Aşkla birlikte hayatı ve kendimizi, neredeyse bir tek insanda görüyoruz. O insan olmadığı zaman hayat yok, dünya yok... Ve bütün hayatınızı, bütün dünyayı bir tek insanla bağladığınız zaman, onu kaybetme korkusu da hayatı kaybetmek kadar, ölüm kadar büyük oluyor..."

"O"nu kaybetme korkusu...

Peki, "o" kadın mı?

Ya da, daha çok "kadın" mı?

Kadın yazar Nevval Sevindi'ye göre öyle:

"Aşk kadına bence çok benziyor ve kadınla bütünleşmesi belki bu yüzden.
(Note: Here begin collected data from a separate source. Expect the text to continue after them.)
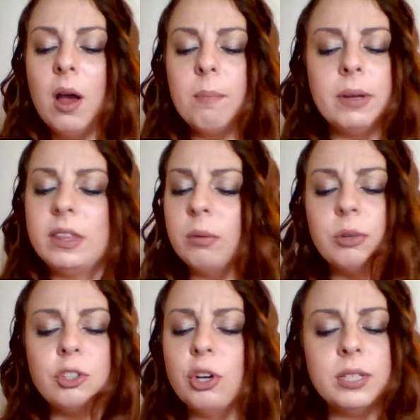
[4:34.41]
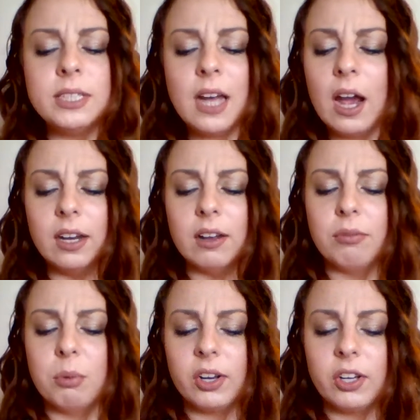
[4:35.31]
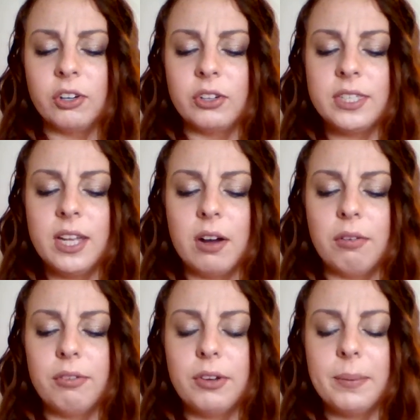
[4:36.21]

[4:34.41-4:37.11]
But there was no sign of Morgan herself.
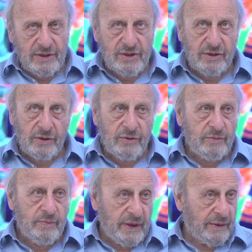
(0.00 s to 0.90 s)

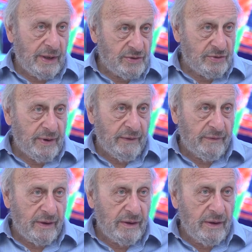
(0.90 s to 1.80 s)
exclude Pyrrhos
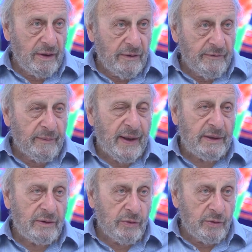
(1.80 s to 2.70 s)
Raffa from
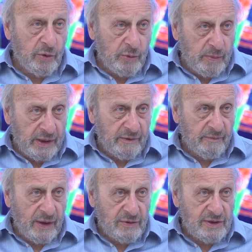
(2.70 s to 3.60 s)
under the rubric of
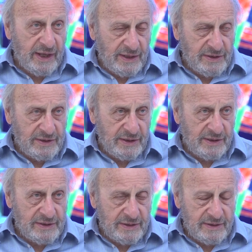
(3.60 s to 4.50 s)

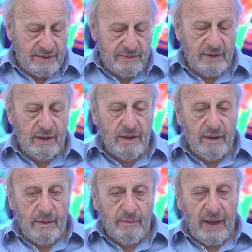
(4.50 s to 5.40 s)
post-Keynesianism,
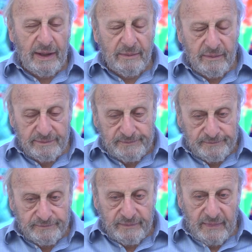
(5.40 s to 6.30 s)
but
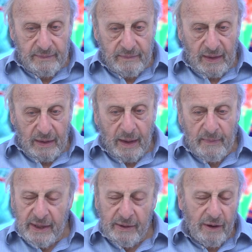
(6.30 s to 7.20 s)
I
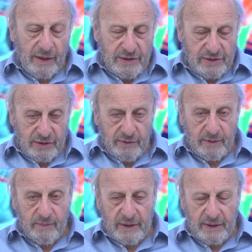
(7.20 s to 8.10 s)
mean, here I disagree
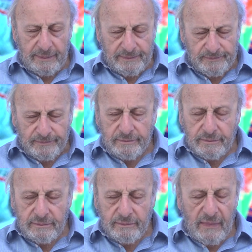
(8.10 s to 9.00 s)
with Peter
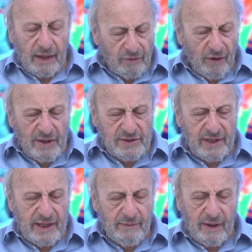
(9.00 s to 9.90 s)

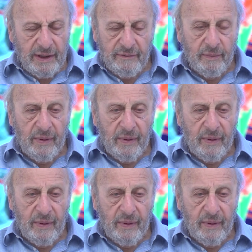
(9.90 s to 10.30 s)
Chrysler. He won't have a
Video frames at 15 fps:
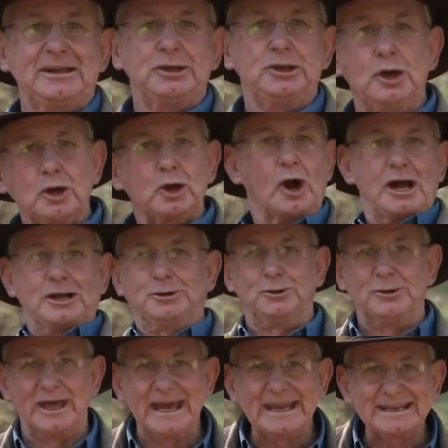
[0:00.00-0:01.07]
You can't
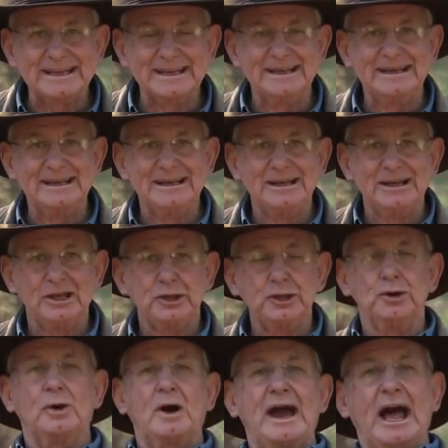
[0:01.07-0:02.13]
do that.
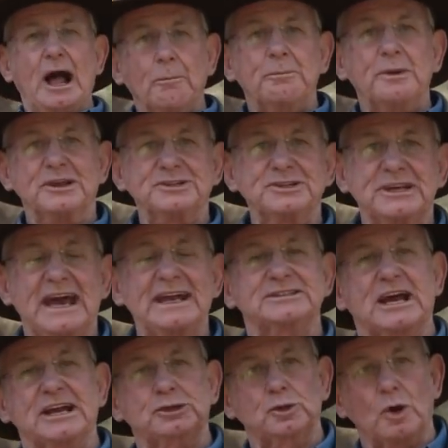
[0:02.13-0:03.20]
You are helpless. As
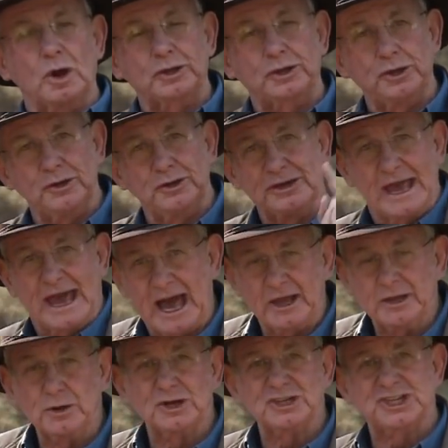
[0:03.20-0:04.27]
I talk to you now,
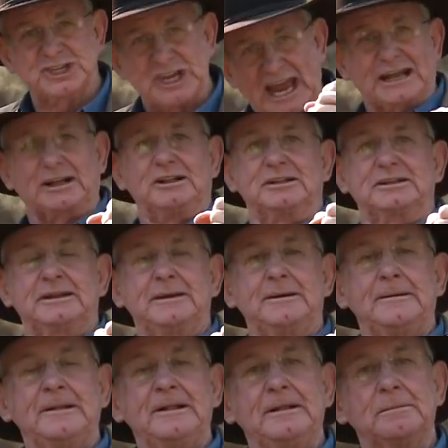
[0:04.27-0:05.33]
you are shackled
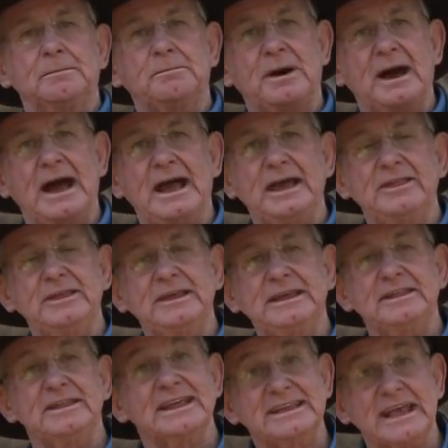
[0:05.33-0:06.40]
by
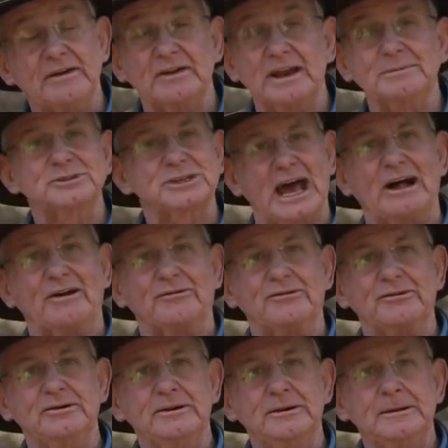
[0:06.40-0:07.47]
the, the devil
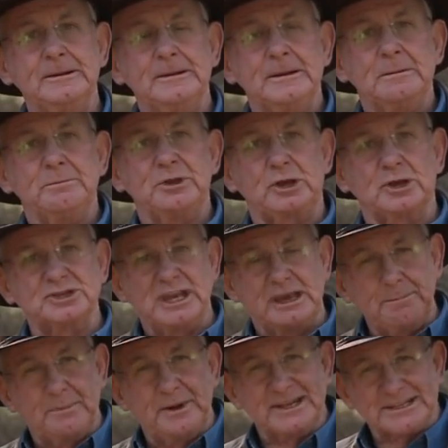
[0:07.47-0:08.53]
himself because he
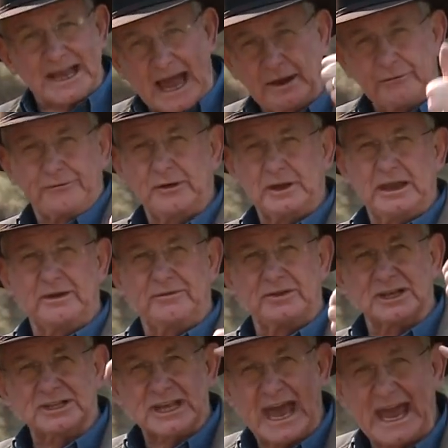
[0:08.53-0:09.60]
brings
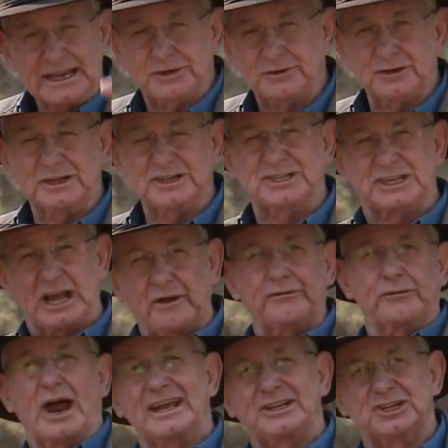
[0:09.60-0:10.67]
unforgiveness, hatred, self
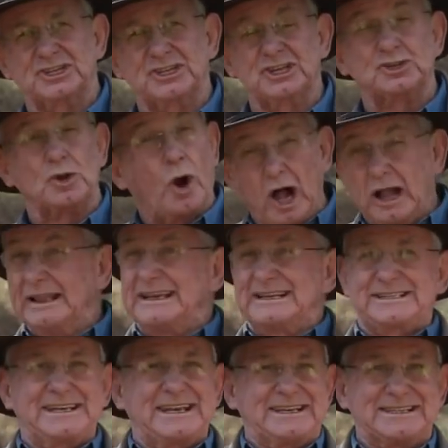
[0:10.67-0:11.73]
righteousness, all
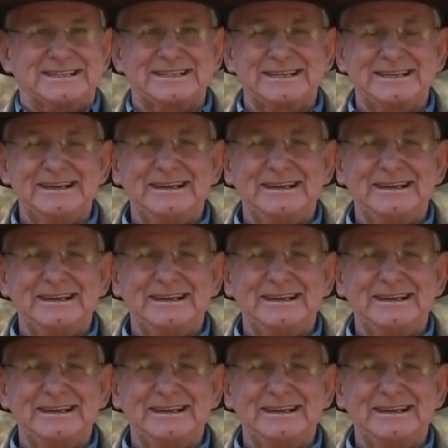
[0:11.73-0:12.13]
these things.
Ama kadın hep aşkın bir nesnesi olarak görülüyor; oysa öyle değil, öznesi kadın aşkın ve onun varlığı aşka sizi çağırır, çezbeder, erotizmini sunar. Ama aynı zamanda kendini de kaçırır. Acı da buradan çıkar, mutsuzluk da buradan çıkar belki.

Acı da olsa, "mutlu aşk yoktur" diyenleri haklı çıkarsa da; şarkılar, sinemalar "ölüm, sözcükleri içerse de her aşk "şiddet" içermiyor.

Şiddeti açıklamıyor aşk.

Suçlusu aşk değil, şiddetin, kadınla erkek değil...

Köklerini Özcan Köknel anlatıyor.

"Şiddet demek, bütün tanımlardı insanlardaki saldırganık iç güdümsünün, öfkeyle, kinle, karşıdaki doğaya, nesneye veya inana yönelik olan, oyk edici, yakıcı, yıkıcı, tahrip edici biçimi şu anda bizim ülkemiz için geçer mi? Evet geçerli neden geçerli?

Birbirimize en ufak bir sevgi sözcüğünü bile söylemeyi esirgediğimiz için... Ekranlardan her zaman görüntülerini görüyoruz; insanların birbirleriyle olan bütün iletişim biçimleri, temelde şiddet yönelik bir iletişim... neyse, yüzümüzdeki asıklıkla, kullandığımız sözcüklerle, birbirimizi küçümsemekle, birbirimize hakaret etmekle, itmekle, kakmakla, dövmekle, yaralamakla, öldürmekle... Şu anda bilim toplumun yaşadığı bu değil mi? Bu..."

***

Kartal'da yaşanan trajedinin ardında aşk öyküleri aranıyor.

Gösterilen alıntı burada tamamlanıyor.